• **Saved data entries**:
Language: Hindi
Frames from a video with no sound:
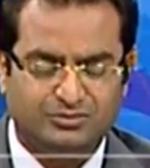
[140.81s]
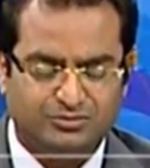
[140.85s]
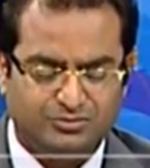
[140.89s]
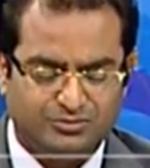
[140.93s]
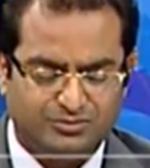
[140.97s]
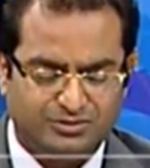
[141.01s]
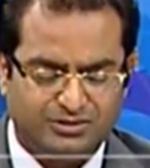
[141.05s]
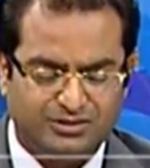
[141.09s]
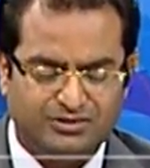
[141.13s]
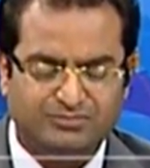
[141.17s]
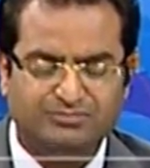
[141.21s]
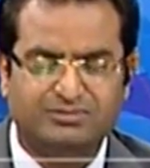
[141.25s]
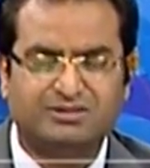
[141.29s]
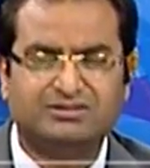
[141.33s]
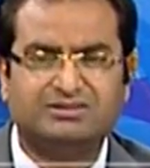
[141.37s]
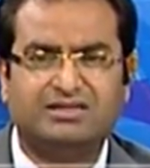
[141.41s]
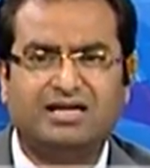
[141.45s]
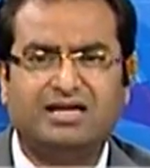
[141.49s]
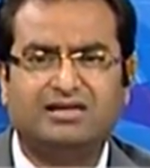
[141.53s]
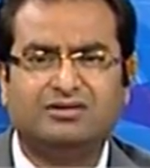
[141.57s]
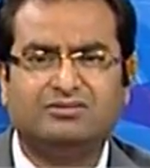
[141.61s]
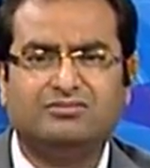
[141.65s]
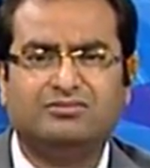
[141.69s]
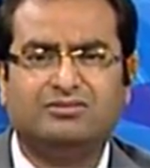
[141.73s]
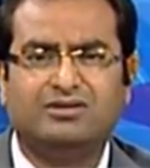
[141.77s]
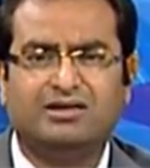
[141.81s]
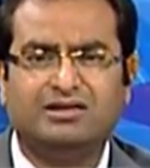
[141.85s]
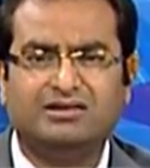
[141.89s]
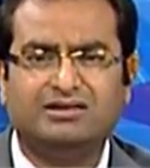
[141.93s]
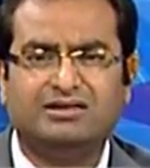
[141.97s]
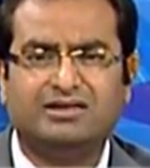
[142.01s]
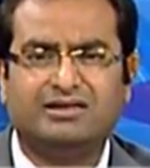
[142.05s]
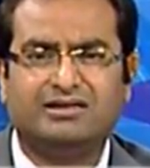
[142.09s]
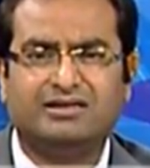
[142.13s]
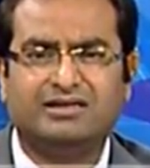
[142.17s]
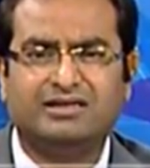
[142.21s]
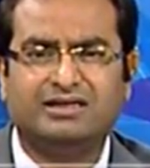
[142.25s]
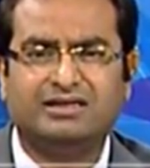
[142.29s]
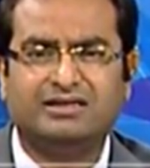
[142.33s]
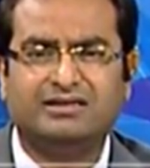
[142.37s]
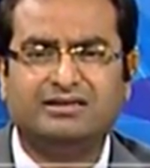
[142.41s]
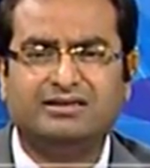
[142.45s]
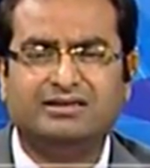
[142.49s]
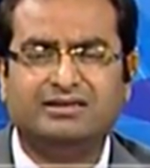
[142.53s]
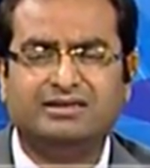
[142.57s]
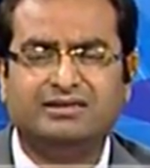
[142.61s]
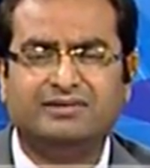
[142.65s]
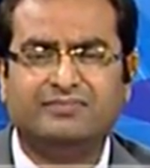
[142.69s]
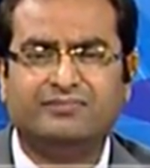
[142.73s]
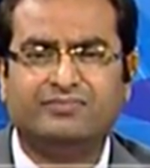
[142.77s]
तो इन मसाइल को हल करने के
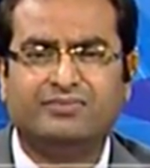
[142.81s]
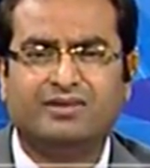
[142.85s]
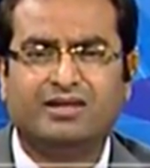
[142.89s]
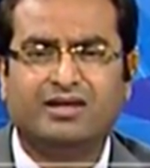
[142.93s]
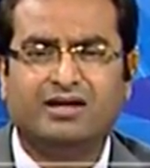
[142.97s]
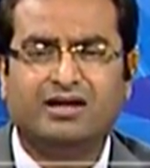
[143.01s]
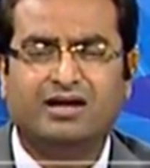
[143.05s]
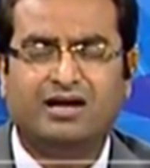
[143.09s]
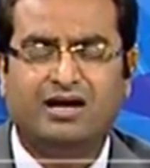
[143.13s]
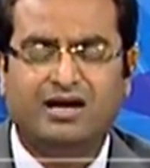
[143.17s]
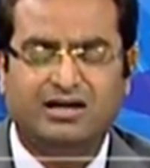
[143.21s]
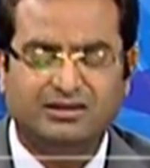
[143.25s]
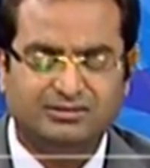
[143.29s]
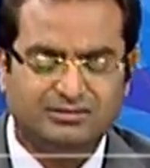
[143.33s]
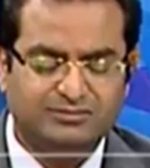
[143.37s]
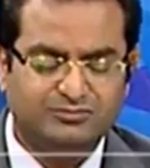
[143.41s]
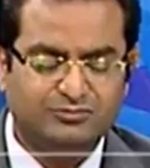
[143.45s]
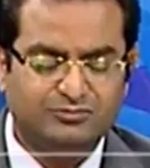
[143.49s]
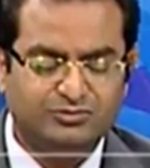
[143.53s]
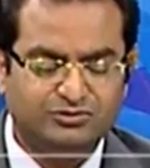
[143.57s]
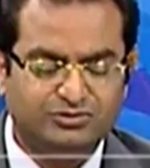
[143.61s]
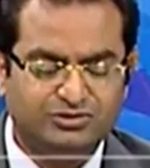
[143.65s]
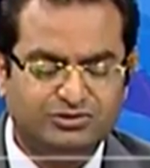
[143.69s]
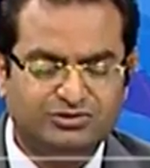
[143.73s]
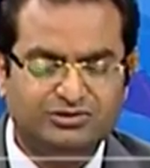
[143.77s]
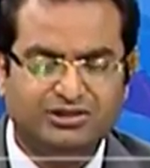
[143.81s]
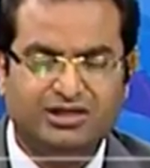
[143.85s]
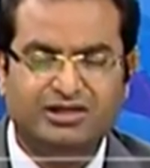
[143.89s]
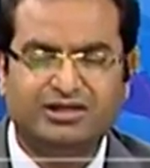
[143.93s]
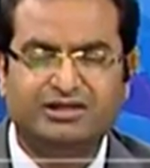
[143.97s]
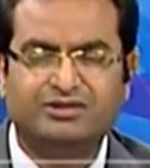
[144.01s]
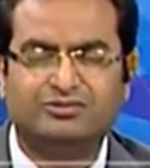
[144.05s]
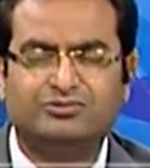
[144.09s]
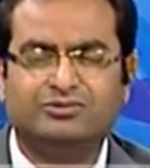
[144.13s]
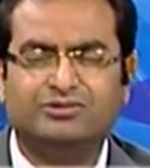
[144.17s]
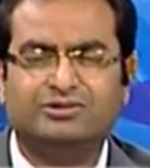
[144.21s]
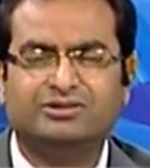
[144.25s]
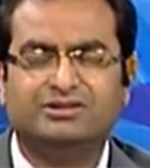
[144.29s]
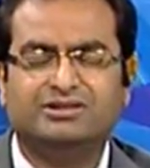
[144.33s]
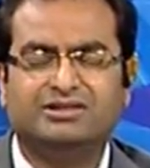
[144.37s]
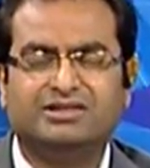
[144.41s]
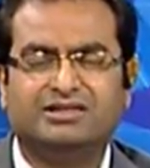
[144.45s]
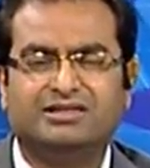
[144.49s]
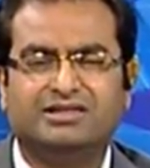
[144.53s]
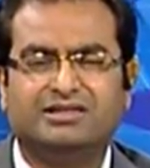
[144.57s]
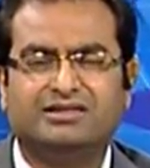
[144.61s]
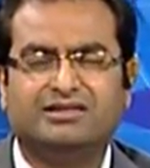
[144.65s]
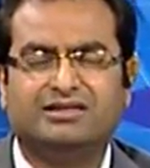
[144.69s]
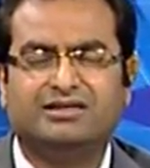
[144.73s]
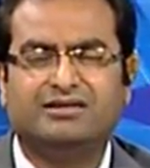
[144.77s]
लिए आज हम कोशिश करेंगे थोड़ी
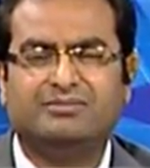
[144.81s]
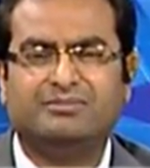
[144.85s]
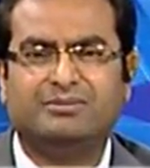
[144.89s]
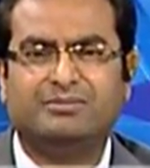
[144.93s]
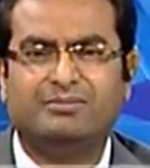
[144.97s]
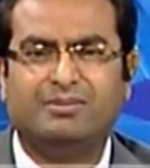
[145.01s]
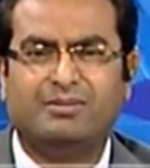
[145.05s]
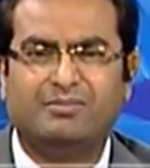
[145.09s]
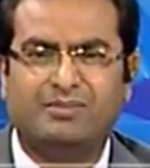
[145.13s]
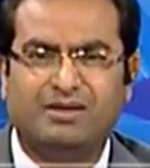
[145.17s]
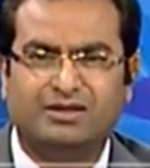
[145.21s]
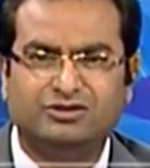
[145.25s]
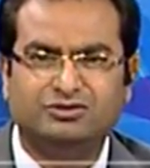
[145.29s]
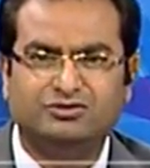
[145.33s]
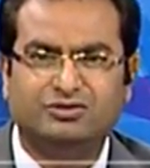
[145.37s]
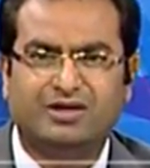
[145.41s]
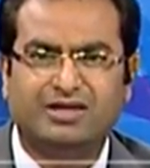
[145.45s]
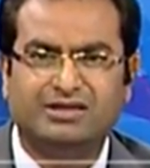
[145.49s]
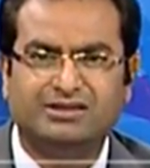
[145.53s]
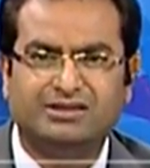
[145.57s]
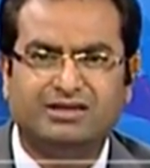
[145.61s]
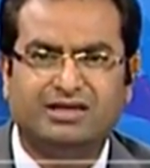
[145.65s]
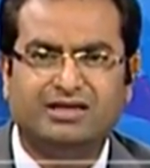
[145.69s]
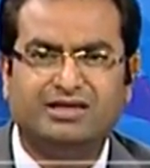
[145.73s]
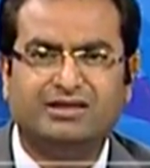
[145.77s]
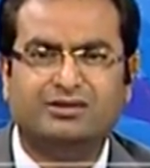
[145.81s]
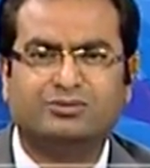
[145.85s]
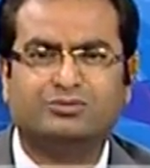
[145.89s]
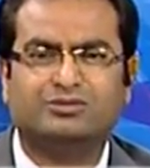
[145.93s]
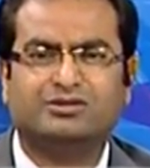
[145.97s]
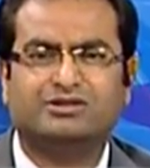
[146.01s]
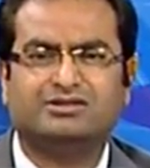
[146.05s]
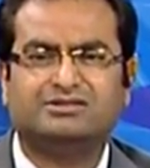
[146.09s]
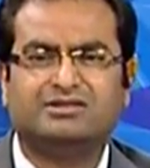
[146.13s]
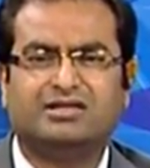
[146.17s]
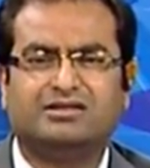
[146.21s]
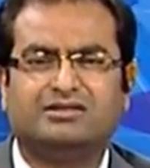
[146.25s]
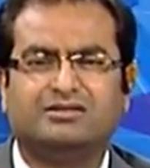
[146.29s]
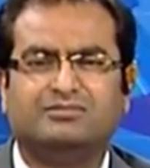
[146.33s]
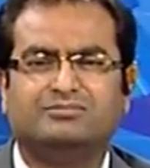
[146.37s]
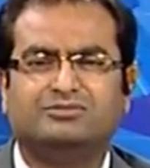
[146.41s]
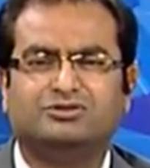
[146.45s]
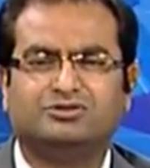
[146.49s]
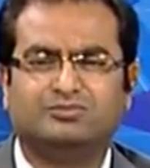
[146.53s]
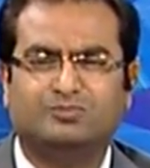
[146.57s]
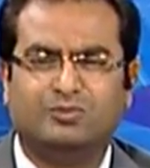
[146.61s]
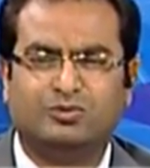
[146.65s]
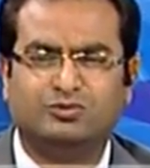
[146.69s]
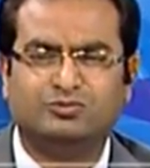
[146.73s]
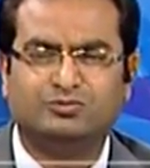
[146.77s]
देर के अंदर हमें मेहमान ज्वाइन करेंगे उनके साथ हम
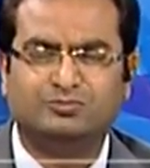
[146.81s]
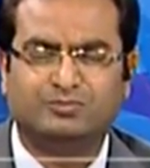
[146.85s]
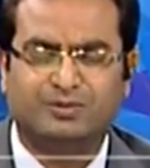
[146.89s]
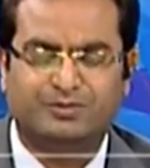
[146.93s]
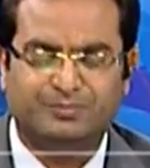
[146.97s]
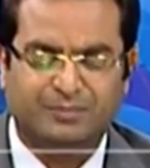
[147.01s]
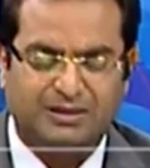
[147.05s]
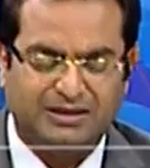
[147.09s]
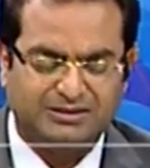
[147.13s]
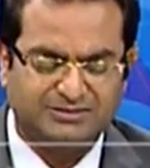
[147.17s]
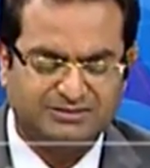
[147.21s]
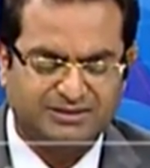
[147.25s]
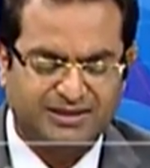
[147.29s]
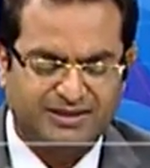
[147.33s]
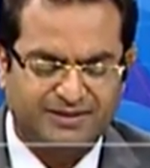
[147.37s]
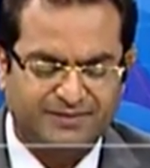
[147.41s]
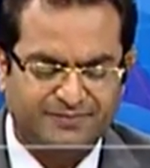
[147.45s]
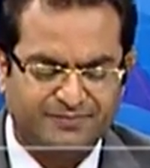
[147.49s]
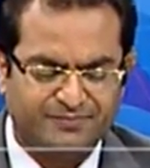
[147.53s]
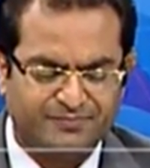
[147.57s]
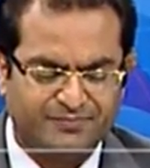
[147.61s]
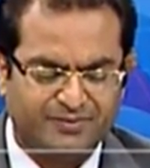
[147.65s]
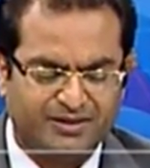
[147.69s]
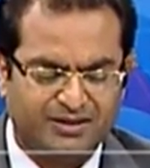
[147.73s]
इस मौजू पर बात करें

• **TASK ITEM**:
Could you return each entry word for word, with the images omitted?

• **SOLUTION**:
Language: Hindi
Frames from a video with no sound:
[140.81s]
[140.85s]
[140.89s]
[140.93s]
[140.97s]
[141.01s]
[141.05s]
[141.09s]
[141.13s]
[141.17s]
[141.21s]
[141.25s]
[141.29s]
[141.33s]
[141.37s]
[141.41s]
[141.45s]
[141.49s]
[141.53s]
[141.57s]
[141.61s]
[141.65s]
[141.69s]
[141.73s]
[141.77s]
[141.81s]
[141.85s]
[141.89s]
[141.93s]
[141.97s]
[142.01s]
[142.05s]
[142.09s]
[142.13s]
[142.17s]
[142.21s]
[142.25s]
[142.29s]
[142.33s]
[142.37s]
[142.41s]
[142.45s]
[142.49s]
[142.53s]
[142.57s]
[142.61s]
[142.65s]
[142.69s]
[142.73s]
[142.77s]
तो इन मसाइल को हल करने के
[142.81s]
[142.85s]
[142.89s]
[142.93s]
[142.97s]
[143.01s]
[143.05s]
[143.09s]
[143.13s]
[143.17s]
[143.21s]
[143.25s]
[143.29s]
[143.33s]
[143.37s]
[143.41s]
[143.45s]
[143.49s]
[143.53s]
[143.57s]
[143.61s]
[143.65s]
[143.69s]
[143.73s]
[143.77s]
[143.81s]
[143.85s]
[143.89s]
[143.93s]
[143.97s]
[144.01s]
[144.05s]
[144.09s]
[144.13s]
[144.17s]
[144.21s]
[144.25s]
[144.29s]
[144.33s]
[144.37s]
[144.41s]
[144.45s]
[144.49s]
[144.53s]
[144.57s]
[144.61s]
[144.65s]
[144.69s]
[144.73s]
[144.77s]
लिए आज हम कोशिश करेंगे थोड़ी
[144.81s]
[144.85s]
[144.89s]
[144.93s]
[144.97s]
[145.01s]
[145.05s]
[145.09s]
[145.13s]
[145.17s]
[145.21s]
[145.25s]
[145.29s]
[145.33s]
[145.37s]
[145.41s]
[145.45s]
[145.49s]
[145.53s]
[145.57s]
[145.61s]
[145.65s]
[145.69s]
[145.73s]
[145.77s]
[145.81s]
[145.85s]
[145.89s]
[145.93s]
[145.97s]
[146.01s]
[146.05s]
[146.09s]
[146.13s]
[146.17s]
[146.21s]
[146.25s]
[146.29s]
[146.33s]
[146.37s]
[146.41s]
[146.45s]
[146.49s]
[146.53s]
[146.57s]
[146.61s]
[146.65s]
[146.69s]
[146.73s]
[146.77s]
देर के अंदर हमें मेहमान ज्वाइन करेंगे उनके साथ हम
[146.81s]
[146.85s]
[146.89s]
[146.93s]
[146.97s]
[147.01s]
[147.05s]
[147.09s]
[147.13s]
[147.17s]
[147.21s]
[147.25s]
[147.29s]
[147.33s]
[147.37s]
[147.41s]
[147.45s]
[147.49s]
[147.53s]
[147.57s]
[147.61s]
[147.65s]
[147.69s]
[147.73s]
इस मौजू पर बात करें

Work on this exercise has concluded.